Embed binder-related metadata in notebook?

Apologies if this question has been asked before. I searched but didn’t come up with anything…

Consider a single notebook ipynb file, not necessarily part of any repo. Can this notebook tell me how to run itself in binder via notebook metadata?

Background

@choldgraf’s famous post:

opened my eyes to the possibilities of decoupling the binder image (which provides the execution environment) from the content, which can be pulled in via nbgitpuller. This concept now underlies Pangeo Gallery and binderbot. These tools launch notebooks in binders from the command line in an automated way. We generally need three pieces of data to specify the binder_image:

parameter description
binder_url Url for binder service in which to run the notebooks.
binder_repo Github repository which contains the repo2docker environment configuration.
binder_ref Branch, tag, or commit within binder_repo which contains the binder environment configuration.

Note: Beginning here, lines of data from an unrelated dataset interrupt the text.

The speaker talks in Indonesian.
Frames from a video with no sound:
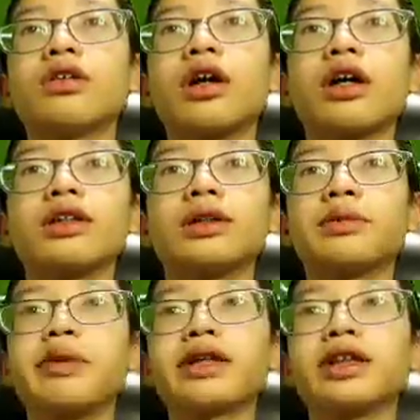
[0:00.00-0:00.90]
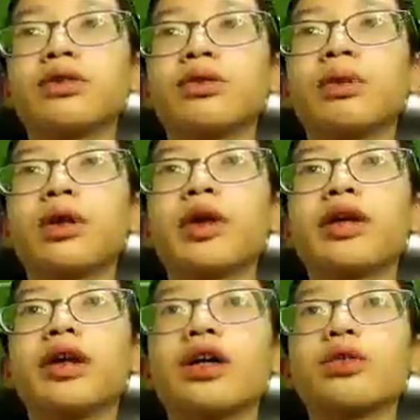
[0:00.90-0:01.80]
oke okay, James Madison umpan
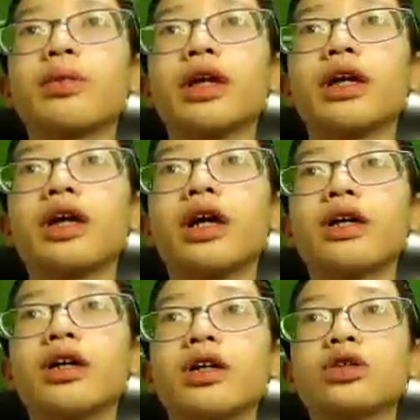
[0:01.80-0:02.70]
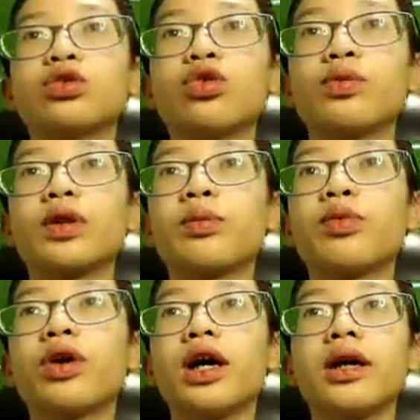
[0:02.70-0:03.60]
dari kartu Pereira cukup
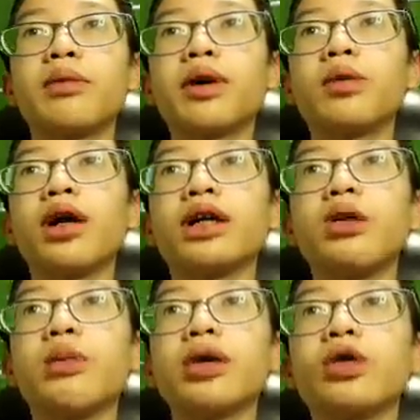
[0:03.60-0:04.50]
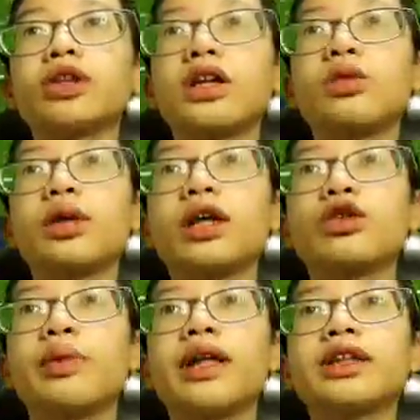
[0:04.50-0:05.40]
terbuka lebar ruangnya umpan crossing langsung
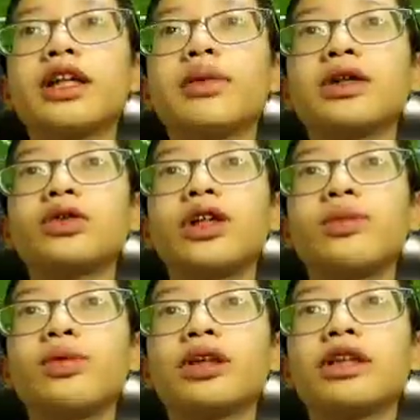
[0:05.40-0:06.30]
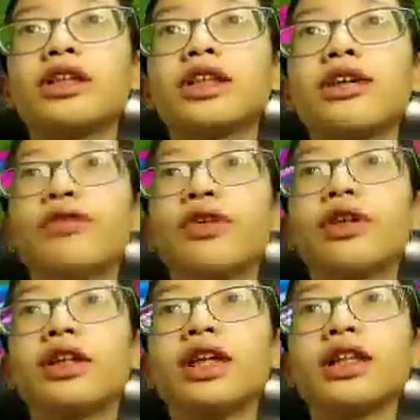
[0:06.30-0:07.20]
berakhir Perez tadi maksudnya namun berhasil di save oh,
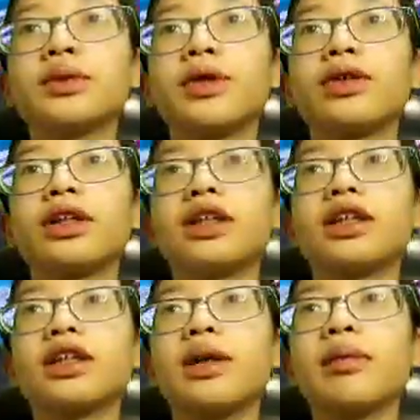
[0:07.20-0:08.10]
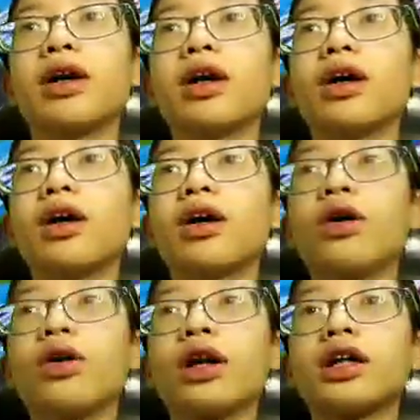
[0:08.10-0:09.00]
di touch maunya di intercept
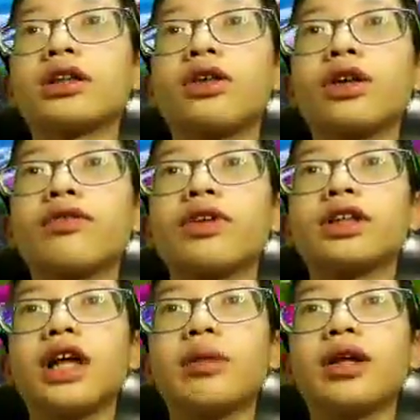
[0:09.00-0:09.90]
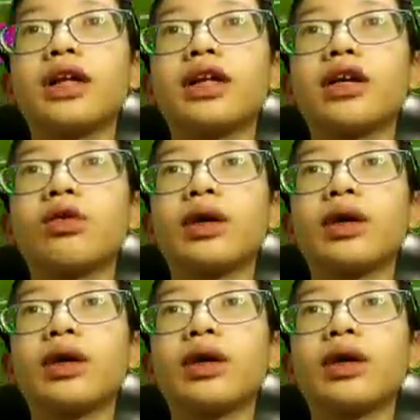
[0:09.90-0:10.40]
oleh seorang Virgil Ahmad kali ini kartu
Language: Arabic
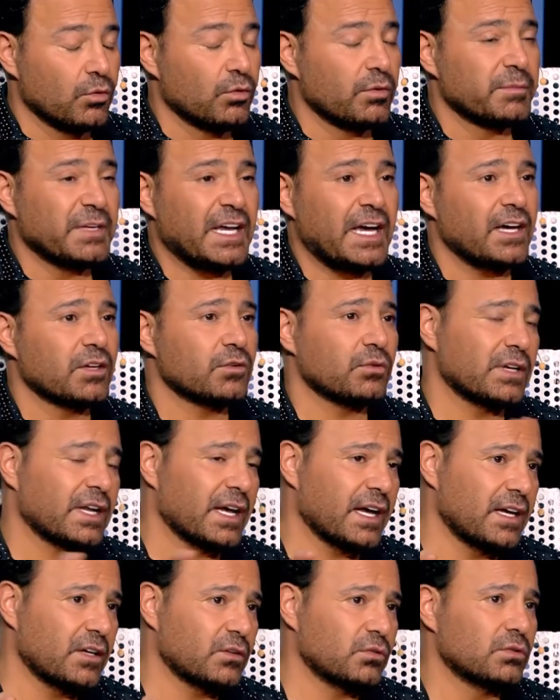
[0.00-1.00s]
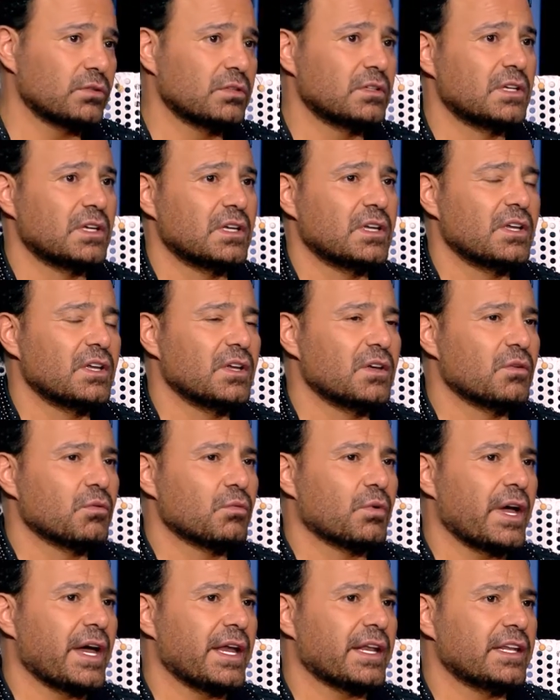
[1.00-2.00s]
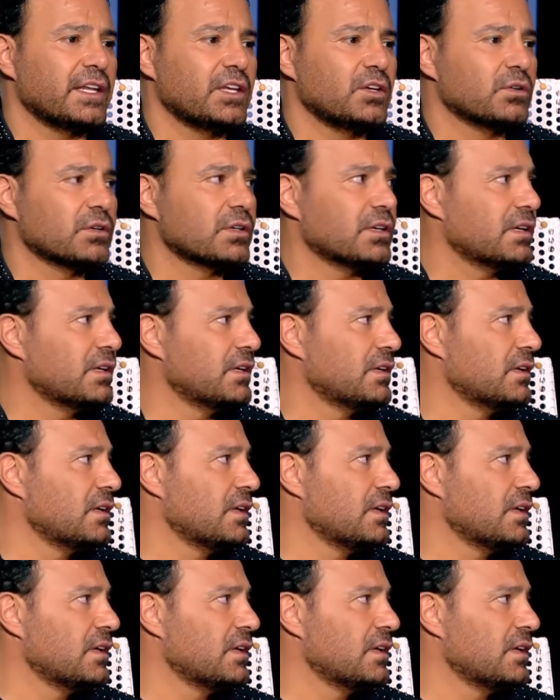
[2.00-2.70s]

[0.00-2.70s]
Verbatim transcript: هو ملحنهم لغيره بغنيهم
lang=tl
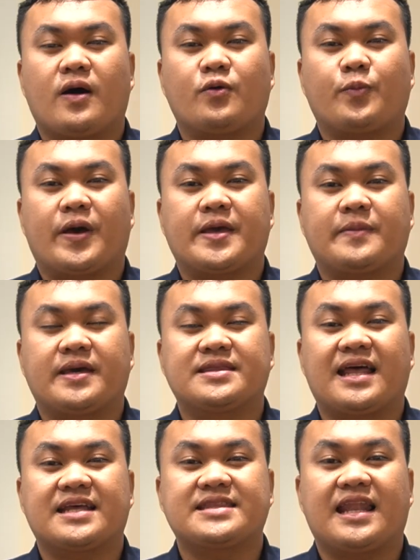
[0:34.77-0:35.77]
ako po ay may
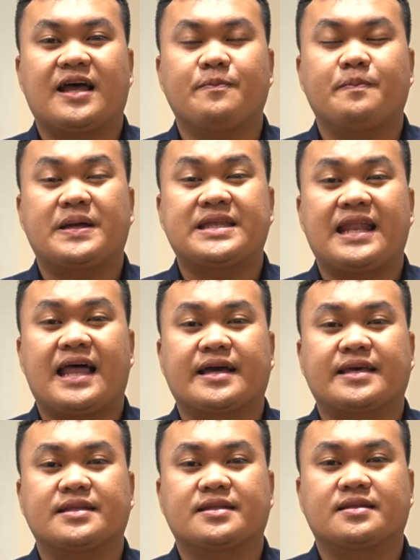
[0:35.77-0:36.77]
daladalang
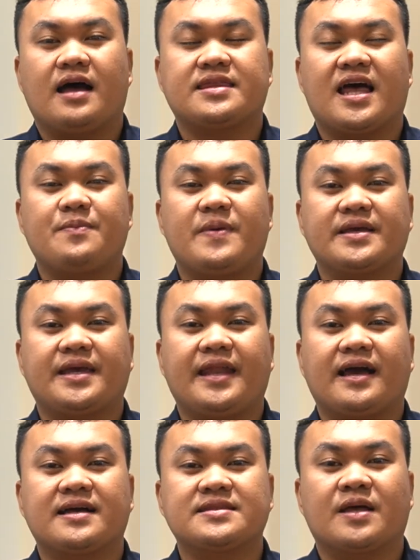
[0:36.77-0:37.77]
panalangin. At habang
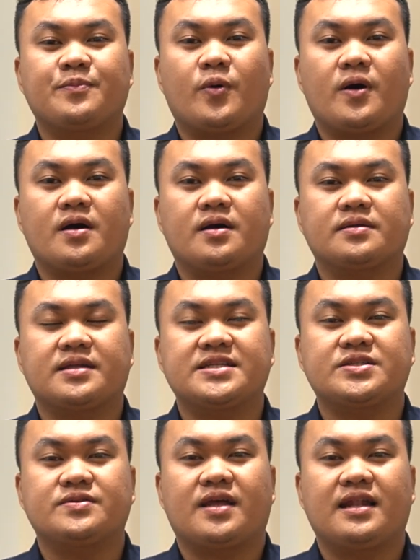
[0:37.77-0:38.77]
kinakanta po ang
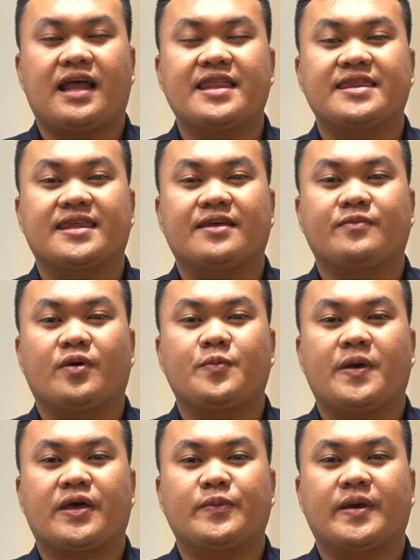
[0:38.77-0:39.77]
National Anthem of
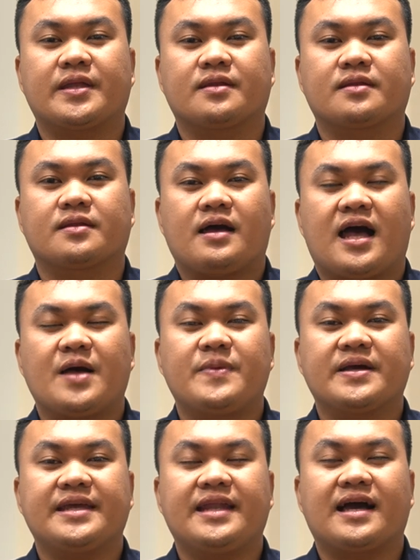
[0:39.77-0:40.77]
Heaven,
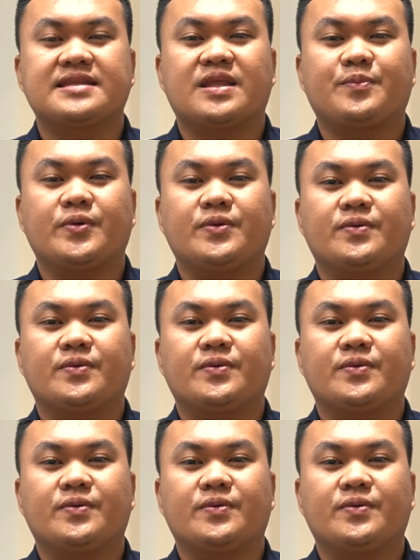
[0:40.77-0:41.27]
habang kinakanta po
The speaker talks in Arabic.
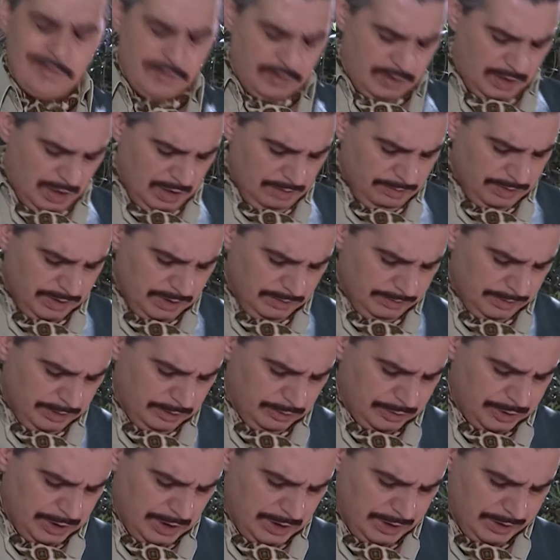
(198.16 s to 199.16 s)
كان بدي منه
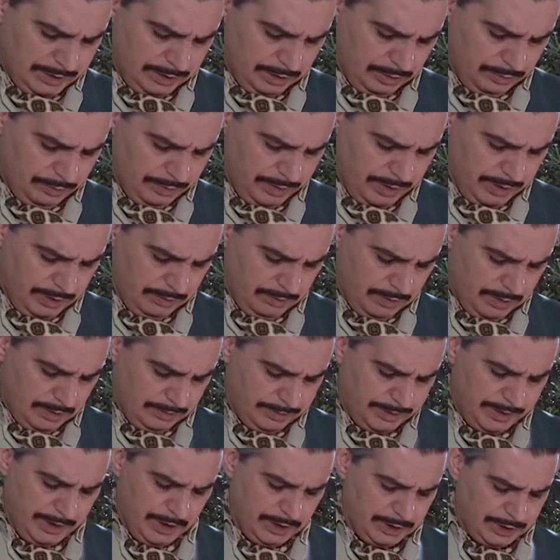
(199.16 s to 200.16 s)
شغله ضروريه والله
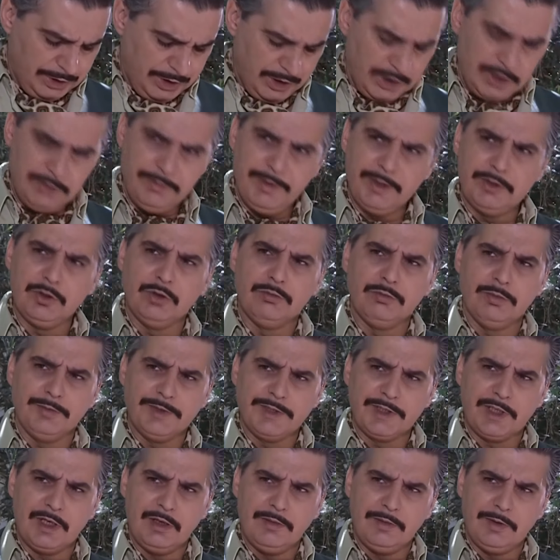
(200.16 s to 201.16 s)
بدي اياه يشتري لي بيتهم
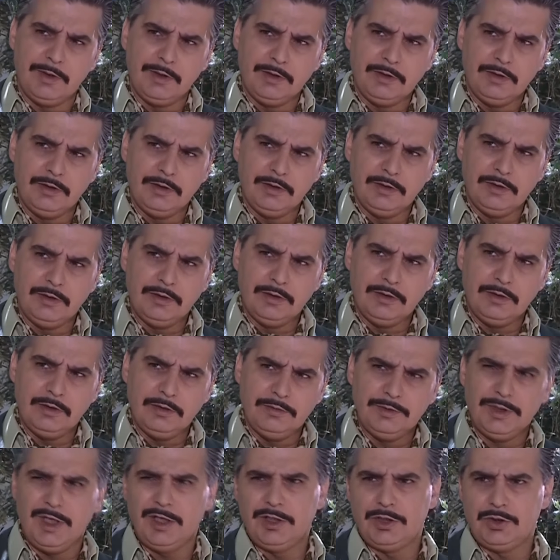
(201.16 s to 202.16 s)
بمسرابه
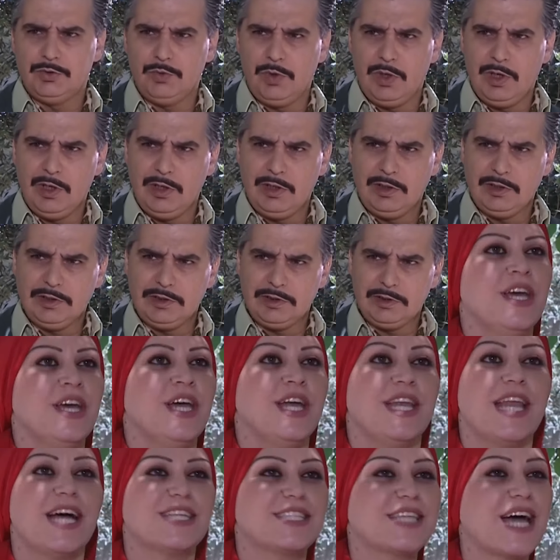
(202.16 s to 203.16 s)
شان الجواز
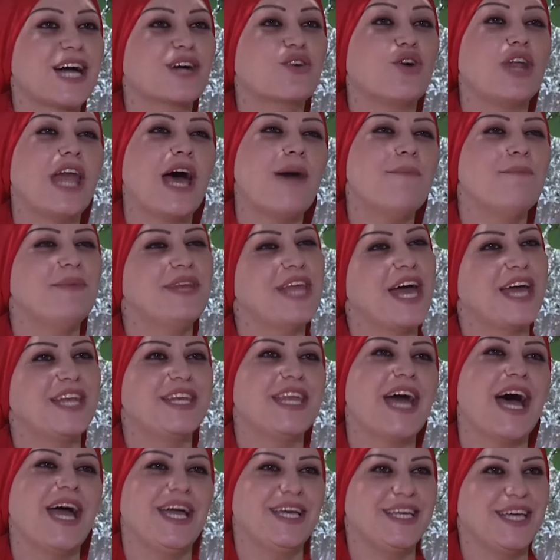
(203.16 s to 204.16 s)
لا تاكل هم من
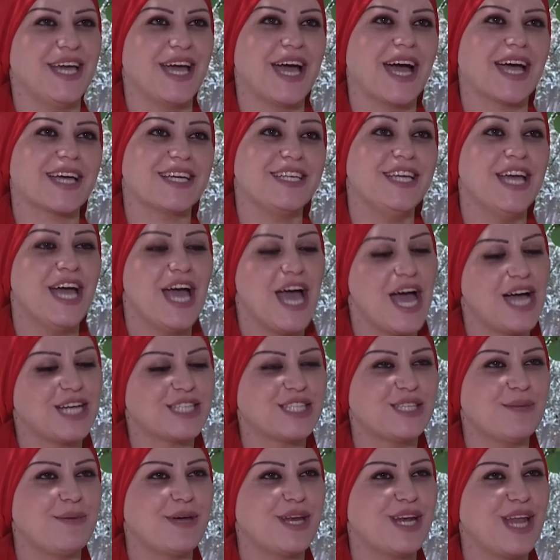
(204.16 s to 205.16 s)
هالناحية أخي
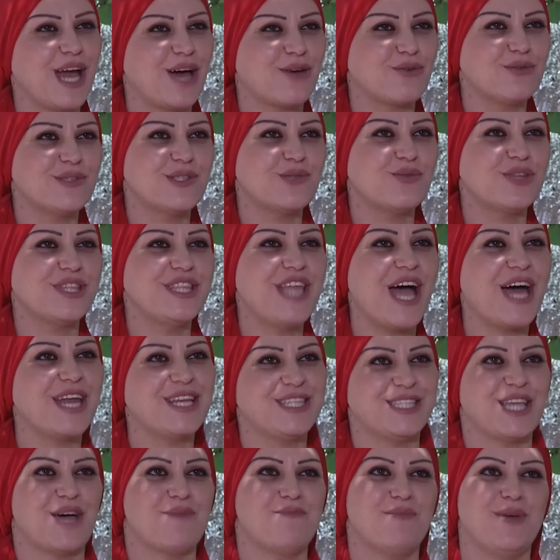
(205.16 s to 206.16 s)
اعتبر العروس والدار
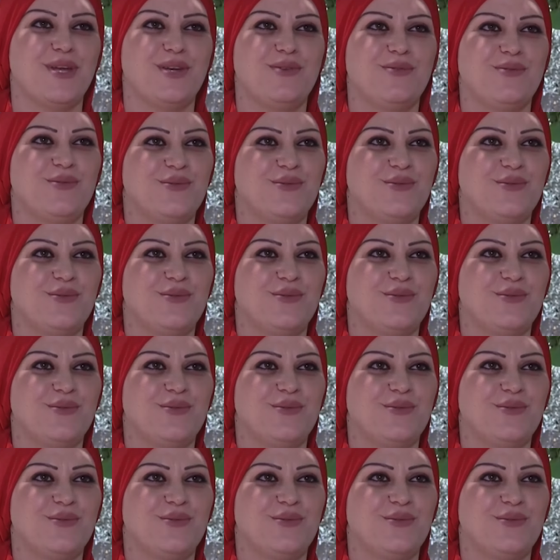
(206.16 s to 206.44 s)
تأمنوا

We could eliminate the latter two if we could point directly to an appropriate docker image tag, e.g. via

Currently we embed these three parameters in an ad-hoc config file next to the notebooks. But what if we could embed them directly in the notebook metadata? Then we could have tools that could launch notebooks directly into the specified binder.

Proposal

The notebook json specification allows for adding arbitrary json metadata to the the notebook. All we need to do is standardize a convention for encoding this information. Here is one possibility:

{
  "metadata" : {
    "binder": {
      "binder_url": "https://binder.pangeo.io",
      "binder_repo": "pangeo-gallery/default-binder",
      "binder_ref": "master"
    }
  }
}

There are many details to consider here, and such a convention would need iteration and community input. But at its core, it’s simple enough that it should be doable without too much fuss.

Benefits

Implementing something like this would help the notebook sharing ecosystem. Specifically, a JupyterHub deployment (particularly a cloud-based one that uses repo2docker to build the environments) could be made aware of the repo / ref that were used to generate its environment and use these to automatically populate binder_repo and binder_ref in all notebooks saved by its users. These notebooks could then be stored anywhere—a repo, a gist, dropbox, or any bespoke notebook storing solution accessible over http (e.g. @yuvipanda’s https://notebooksharing.space/). A simple tool could examine the notebook, get the parameters, and generate an appropriate nbgitpuller link to open the notebook in binder. This would allow us to move much more freely between hubs and binders, perhaps helping JupyterHub and BinderHub eventually converge—an idea already under discussion:

Downsides

Most users would probably just ignore this metadata with no downsides. Malformed or incorrect binder metadata would lead to non-functional binders. By hiding the environment details, users would potentially become more ignorant about the details of their environments. There are probably many others I haven’t thought of.

2 Likes

This came up quite a long time ago in repo2docker:

I think Discourse is a better place to discuss this though, given it’s wider audience, so let’s continue the discussion here. For convenience I’ll paste @betatim’s comment from that issue below as it has some good points:

2 Likes

Welp, conda-env (now part of conda proper, but at the time, separate) already can do this since… a long time, and despite the deprecation threat, works to the time of writing (4.10):

But that’s neither here nor there: having the actual content in the .ipynb, and executing it naively in Docker, is probably the worst of all possible worlds, as “change whitespace in a markdown cell” would mean “rebuild the whole damn container,” which sounds like no fun at all.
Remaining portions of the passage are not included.